Can you clarify your question? I don't understand what u_e(x) actually is in terms of the function u(x,t)? Is u(x,t) an arbitrary function, or one that itself satisfies the wave equation? Perhaps I'm missing something obvious. :)

Generally to show that a function satisfies a DE, you'll need to show that its derivatives actually have the relationship in question. So I'd start by differentiating your definition of v twice with respect to each variable.

 

[tuan43]

thanks for taking a look. still stumped. Ue(x) is the sagged equilibrium position ( when Q(x,t)=-g and the boundary conditions are u(0)=0 and u(L)=0 or fixed boundary/ends of the string). i hope that clarifies it a bit?

 

[Jmf]

thanks for taking a look. still stumped. Ue(x) is the sagged equilibrium position ( when Q(x,t)=-g and the boundary conditions are u(0)=0 and u(L)=0 or fixed boundary/ends of the string). i hope that clarifies it a bit?

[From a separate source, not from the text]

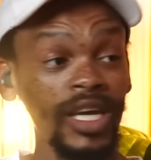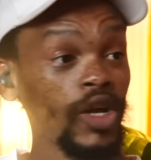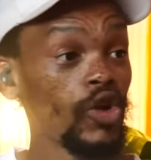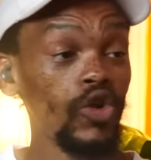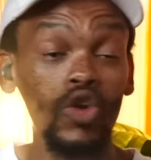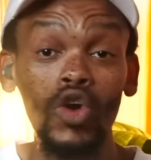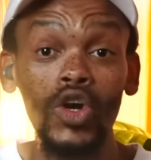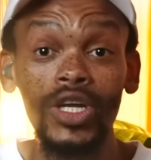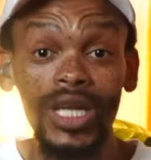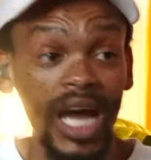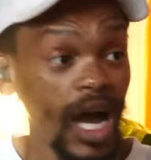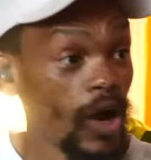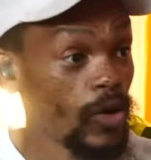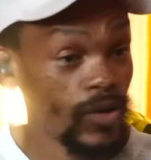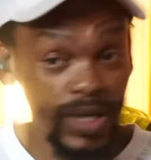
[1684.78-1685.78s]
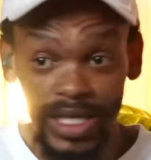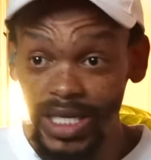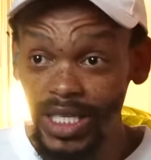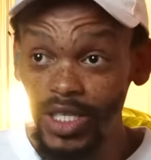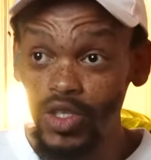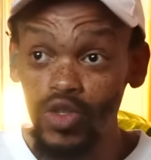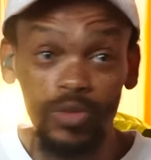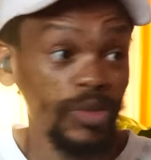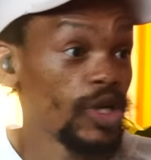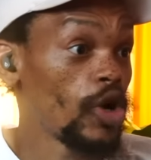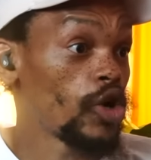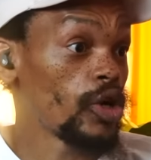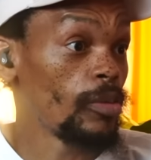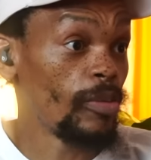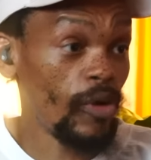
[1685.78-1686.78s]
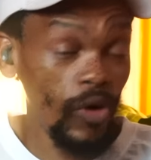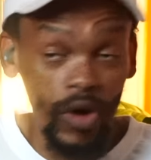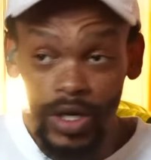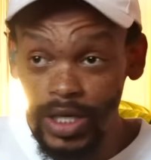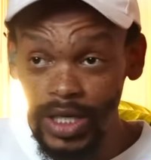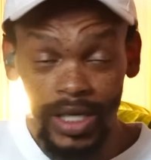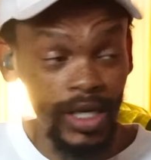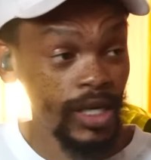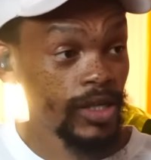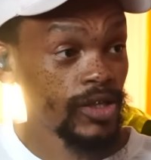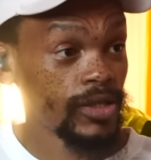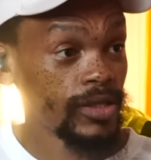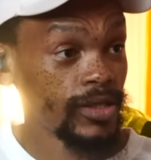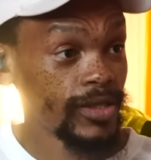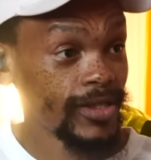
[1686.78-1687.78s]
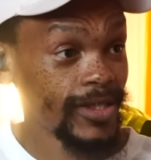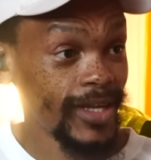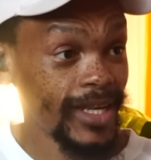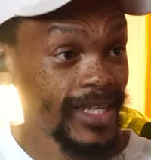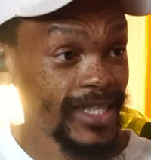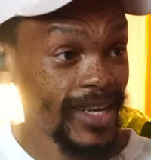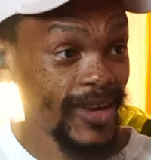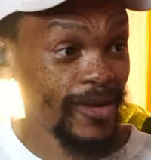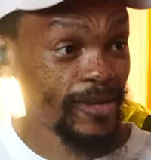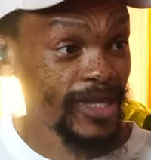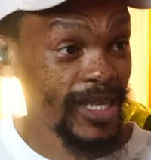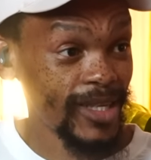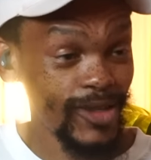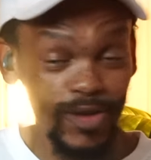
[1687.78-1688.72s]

Learn how it is to be on a board. You understand what I'm saying?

Ah, I see. :) So you've got a string with a uniform loading (which you've called Q) along the x-direction, sagging in the shape of a parabola because of that (note that in reality, if this loading were due to the weight of the string, the equilibrium shape would be a catenary, not a parabola).

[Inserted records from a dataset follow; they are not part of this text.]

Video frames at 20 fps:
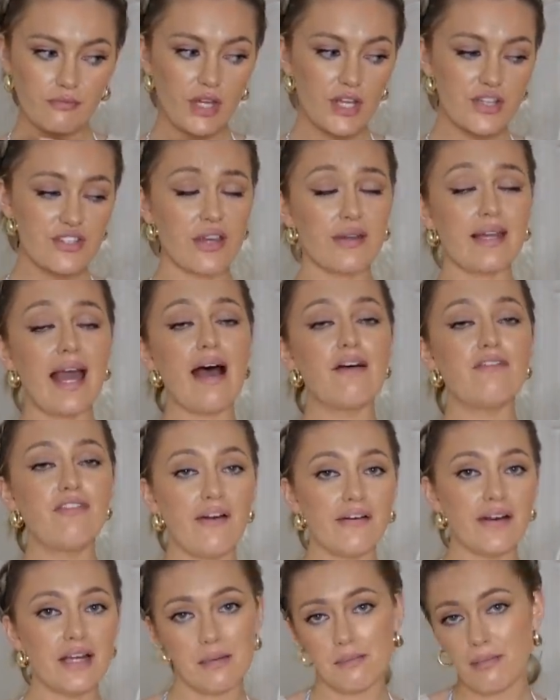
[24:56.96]
So yeah,
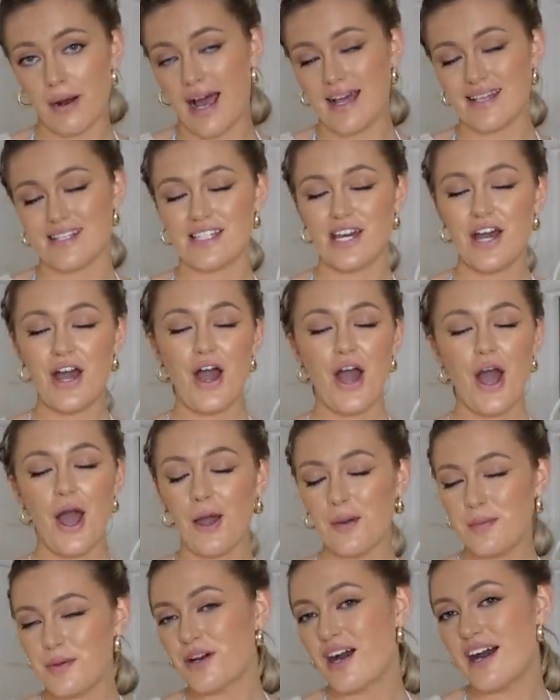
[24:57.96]
very impressed.
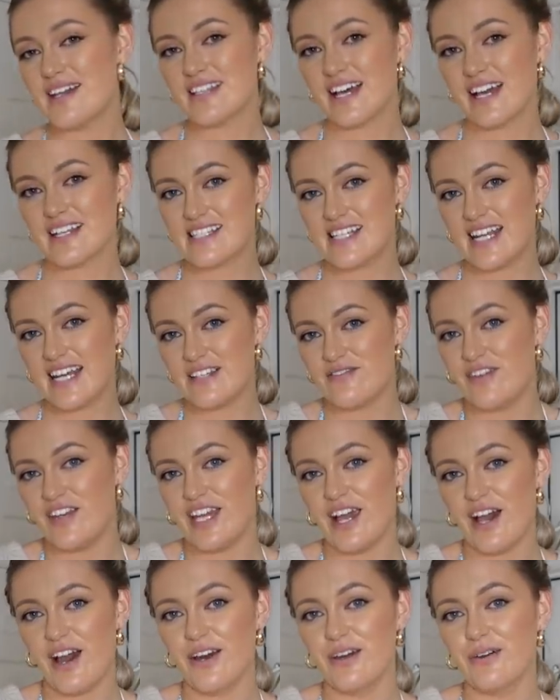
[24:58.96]
Hope you guys liked today's
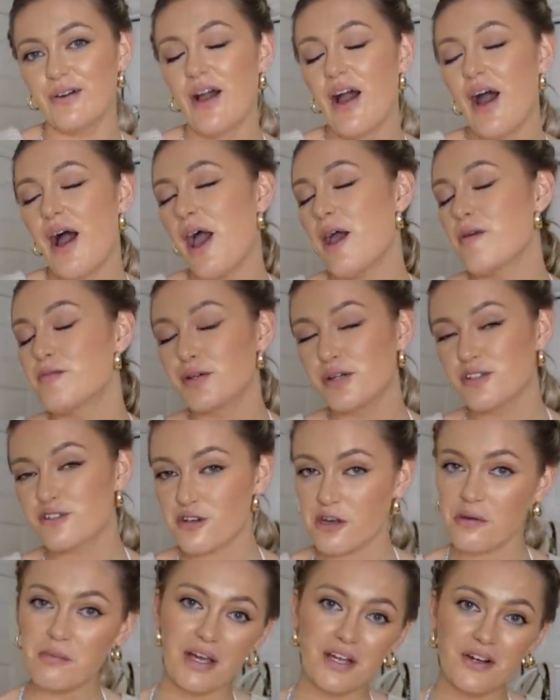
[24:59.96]
video. Hope you're
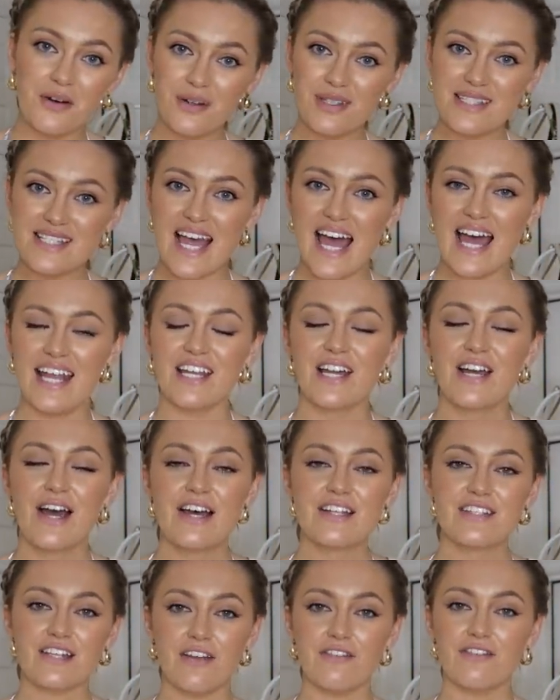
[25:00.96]
enjoying my content.
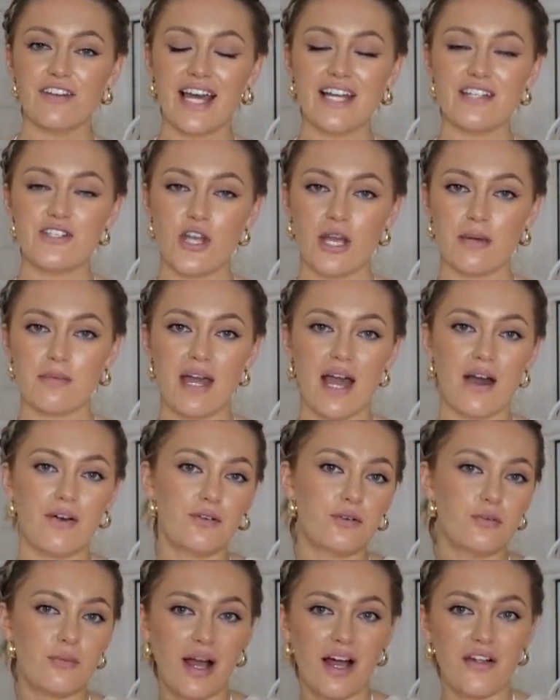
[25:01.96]
Don't forget to check me out on
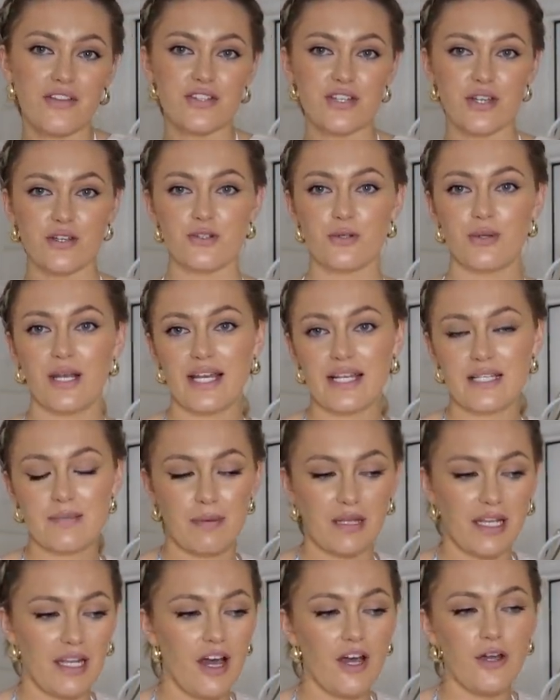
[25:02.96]
all my other social links
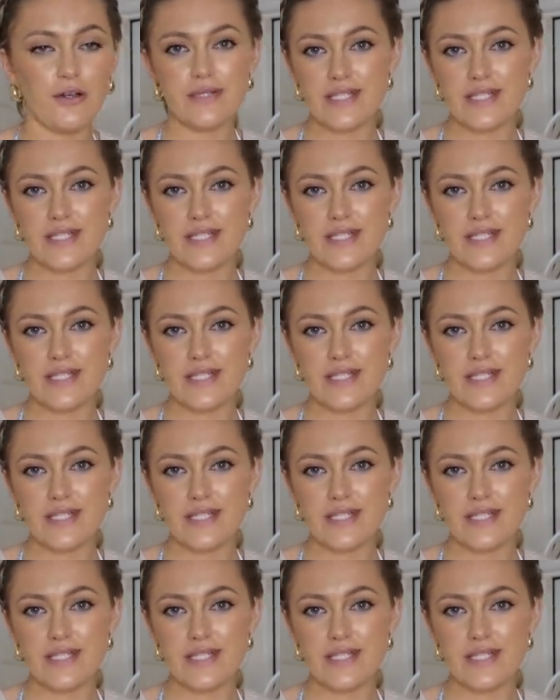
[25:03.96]
below.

And you're trying to prove that if u(x,t) is a solution to the wave equation on an equivalent (same boundary conditions) unloaded string, then:

$$u(x,t) - u_e(x)$$

Will be a solution to the wave equation on the loaded string.

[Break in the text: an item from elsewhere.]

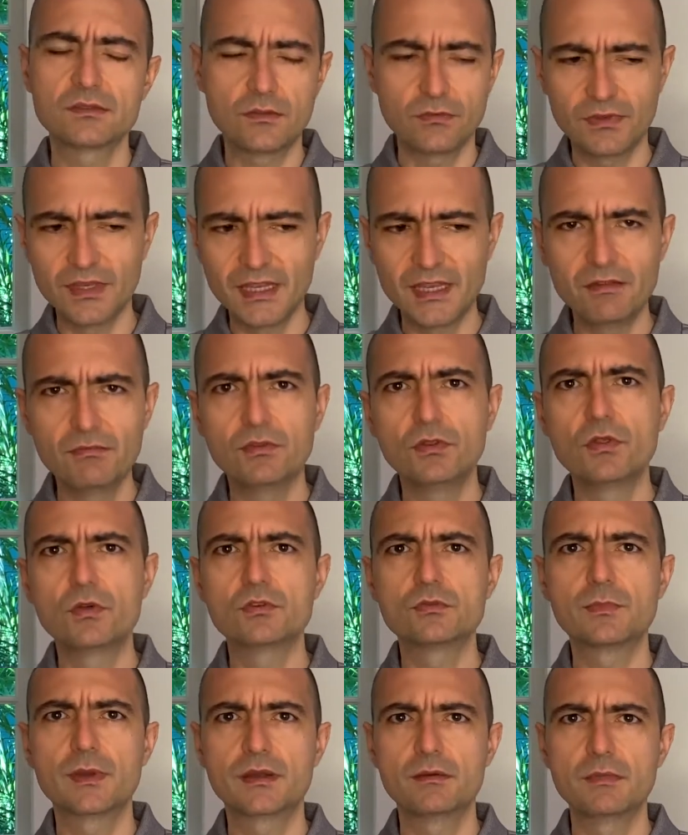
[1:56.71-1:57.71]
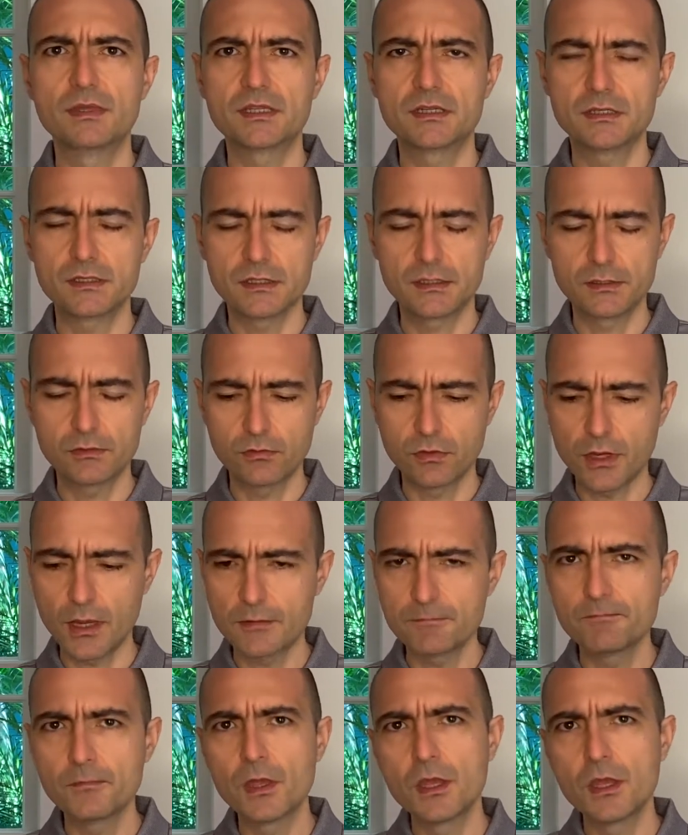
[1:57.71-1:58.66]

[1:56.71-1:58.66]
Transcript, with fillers: So we give you those parameters, okay?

Did I understand the question correctly?

If so, then look up the superposition theorem for linear differential equations (such as the wave equation). This states that the sum of two solutions to a DE will also be a solution to the DE - So in this case, if both u_e(x) and u(x,t) are solutions then it immediately follows that v(x,t) is a solution.

If you also need to show that it's the solution that you're looking for, then you'll need to check it satisfies the appropriate boundary/initial conditions.

 

[LCKurtz]

thanks for taking a look. still stumped. Ue(x) is the sagged equilibrium position ( when Q(x,t)=-g and the boundary conditions are u(0)=0 and u(L)=0 or fixed boundary/ends of the string). i hope that clarifies it a bit?

Are we supposed to be psychic? Why don't you give us the equation you are trying to satisfy? How does Q enter into it?

 

[tuan43]

wow you totally got the question. thanks a lot. i see it clearly now :)

LCKurtz: Q(x,t) is just force acting on the string, so gravity in most cases. i got the answer now, sorry for not being more precise.